En cuanto al conflicto entre Camus y Sartre, Annie Cohen-Solal escribió: “Las divergencias ideológicas hubieran bastado para alimentar sus disensiones. En realidad, todo el debate giraba en torno al problema de las libertades en la URSS: el equipo de Les Temps Modernes [revista filosófica] había denunciado los campos de trabajo forzado, negándose al mismo tiempo a caer en un anticomunismo indiscriminado; si se aceptaban las críticas contra la opresión en Rusia, también había que hablar de los demás países, de América, por ejemplo: «que se denuncie en todas partes o en ninguna»”.
“En el abanico de las corrientes de pensamientos que coexistían en Les Temps Modernes, Sartre estaba de acuerdo con Merleau-Ponty en una necesidad casi instintiva de preservar todavía por algún tiempo la imagen de un país socialista diferente a todos los demás. Para Camus, la denuncia del estalinismo tenía que llegar sin reticencias hasta el fondo de sus crímenes, de la forma más radical. Sartre era partidario de la verdad, pero con ciertas circunstancias atenuantes. Camus, de la ecuación estalinismo es igual a fascismo. Sartre intentaba, de manera compleja y sofisticada, encontrar articulaciones entre moral y política. Camus pretendía conceptuar los mismos datos, pero de forma mucho más antagónica. Sartre buscaba por el lado del pragmatismo ético. Camus, por el más radical del rechazo de cualquier violencia, viniera de donde viniera y en nombre de lo que fuera”.

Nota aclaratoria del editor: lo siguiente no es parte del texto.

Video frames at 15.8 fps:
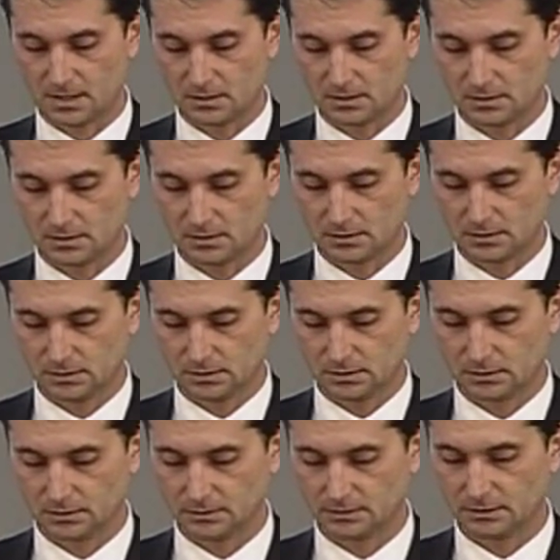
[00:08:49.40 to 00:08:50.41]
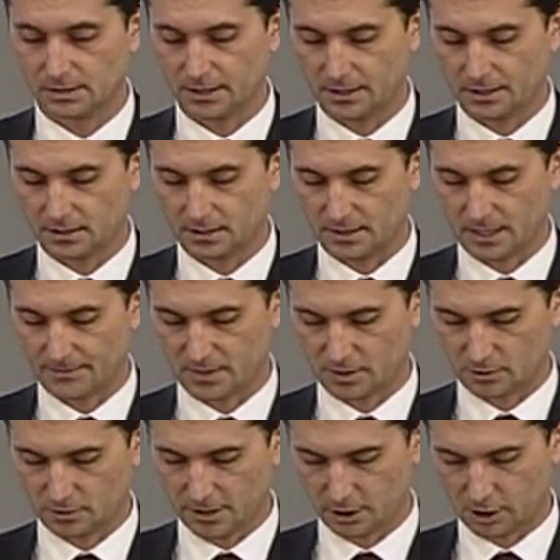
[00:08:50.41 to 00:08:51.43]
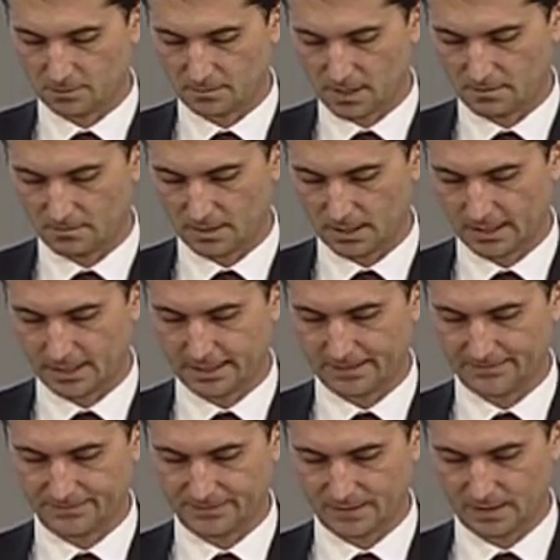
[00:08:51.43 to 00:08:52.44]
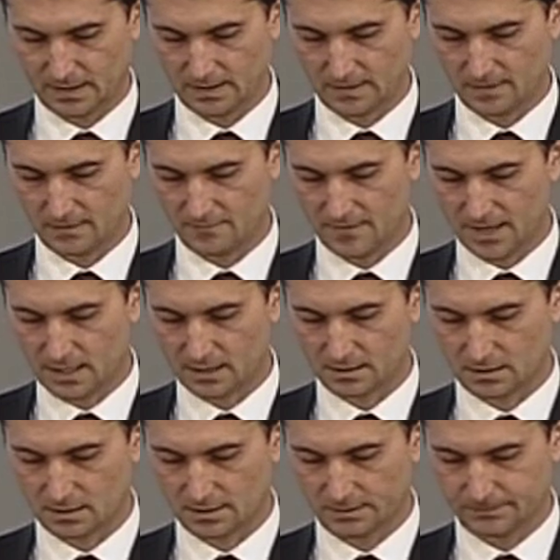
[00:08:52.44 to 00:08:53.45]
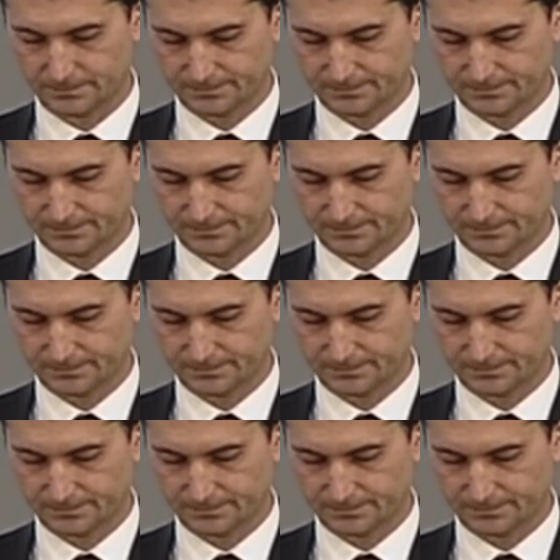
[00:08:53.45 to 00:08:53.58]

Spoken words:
What should we do? How should we act?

“Dos formas, pues, de considerar la ética en política, según niveles de comprehensión diferentes: Sartre buscará la comprehensión moral de la política, pero intentará también integrar en ella la dimensión de las decisiones estratégicas (a corto plazo-a largo plazo; estrategia internacional-estrategia nacional; oportunidad política-inoportunidad política, etc.); Camus, en cambio, se limitará siempre al plano de los principios y de la exigencia moral, negándose a poner sus principios al servicio de una polémica política. Una tentativa de articulación contra una conceptualización rigurosamente antagónica. Un intento de diálogo con lo concreto frente a una determinación en los principios éticos: un diálogo de sordos, pues, entre Sartre y Camus que, tras esas públicas discrepancias, se hundirá en el silencio hasta la muerte de Camus en 1960 [accidente automovilístico]” (De “Sartre”-Emecé Editores SA-Buenos Aires 1990).

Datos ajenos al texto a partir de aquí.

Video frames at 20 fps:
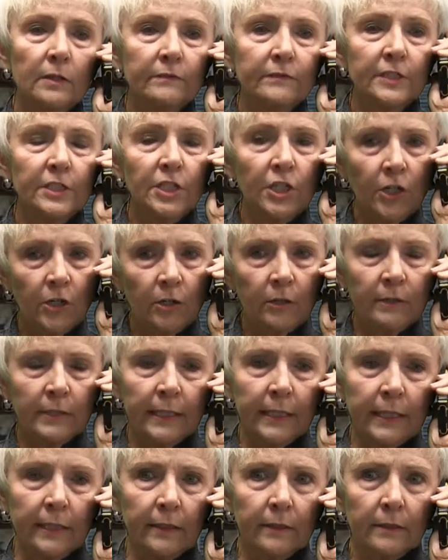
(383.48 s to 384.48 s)
of
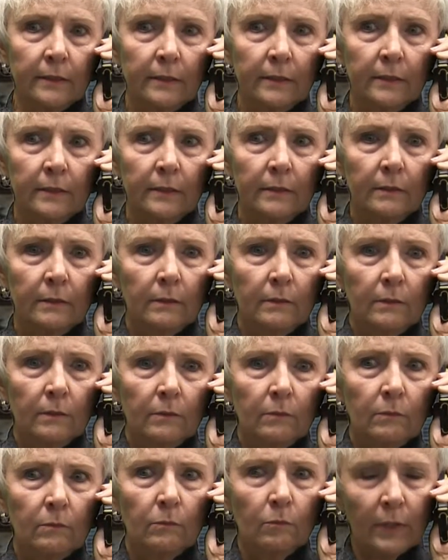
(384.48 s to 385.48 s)
attorney.
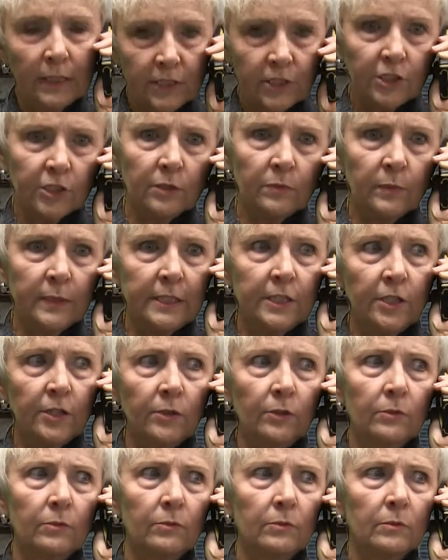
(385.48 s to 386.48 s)
What should we
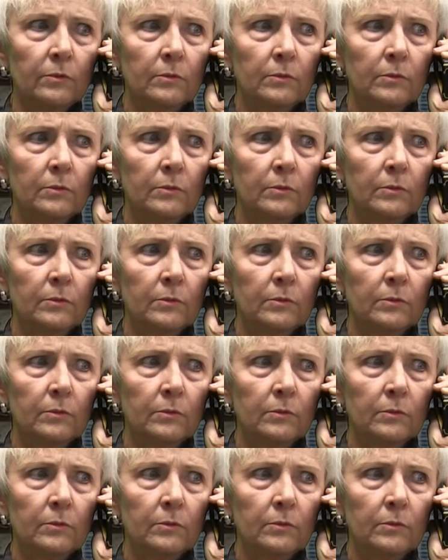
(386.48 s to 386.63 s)
do?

En el año 1956 se producen dos sucesos que atentan contra la credibilidad de los líderes soviéticos y que provocan el alejamiento masivo de los comunistas europeos, incluido Sartre, mientras que los cínicos siguen fieles a pesar de todo. Tales acontecimientos son, en primer lugar, el reconocimiento de Nikita Kruschev de los crímenes cometidos en la era de Stalin y, en segundo lugar, la noticia del aplastamiento militar de la rebelión húngara por las tropas soviéticas. Alain Minc escribió al respecto: “Hasta 1956 no comienza la abjuración. Tal como funciona la intelligentsia comunista, con sus mecanismos destinados a transformar a los escépticos en ovejas negras y a los que dudan en renegados, el descalabro no puede llegar más que de La Meca, es decir, Moscú. Por ello el informe Kruschev tiene un efecto catártico. Cuando Le Monde publica el texto en forma de capítulos, la primera tentación de los epígonos es negar: aparecerá la sorprendente retahíla de expresiones como «el supuesto informe», «el informe atribuido a», mientras que los intelectuales oficiales están al tanto de la realidad y saben perfectamente que el texto se pronunció en reunión secreta ante el XX Congreso. Es difícil imaginar hoy la intensidad del impacto”.
“Proclamar los crímenes de Stalin en 1956 en un recinto comunista se parecería a la decisión de un concilio que, reunido en el Vaticano, negara la resurrección de Cristo. Aunque la maniobra fuera hábil a fin de permitir al nuevo equipo del Kremlin hacer tabla rasa de sus rivales relacionados con el pasado, tiene efectos devastadores sobre el clero en misión que representan los intelectuales comunistas en el seno de los países capitalistas”.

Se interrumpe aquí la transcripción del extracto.